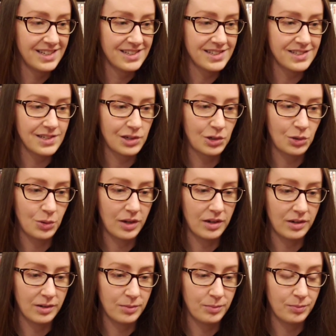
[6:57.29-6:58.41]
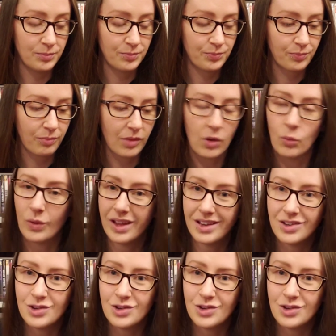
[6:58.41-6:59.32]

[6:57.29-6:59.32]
So Wayne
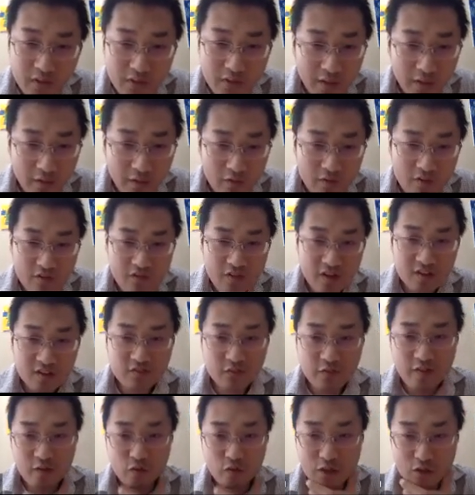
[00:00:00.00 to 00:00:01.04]
Yeah, thanks
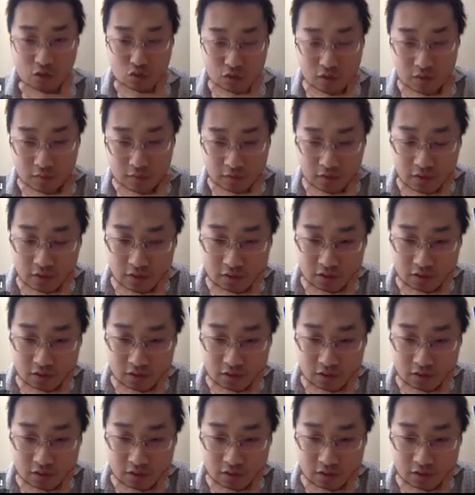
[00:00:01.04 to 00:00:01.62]
for the question.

-=-=-

» **What to produce**
Set down each record above exactly as it stands and leave out all pictures.

» **Task solution**
[6:57.29-6:58.41]
[6:58.41-6:59.32]

[6:57.29-6:59.32]
So Wayne
[00:00:00.00 to 00:00:01.04]
Yeah, thanks
[00:00:01.04 to 00:00:01.62]
for the question.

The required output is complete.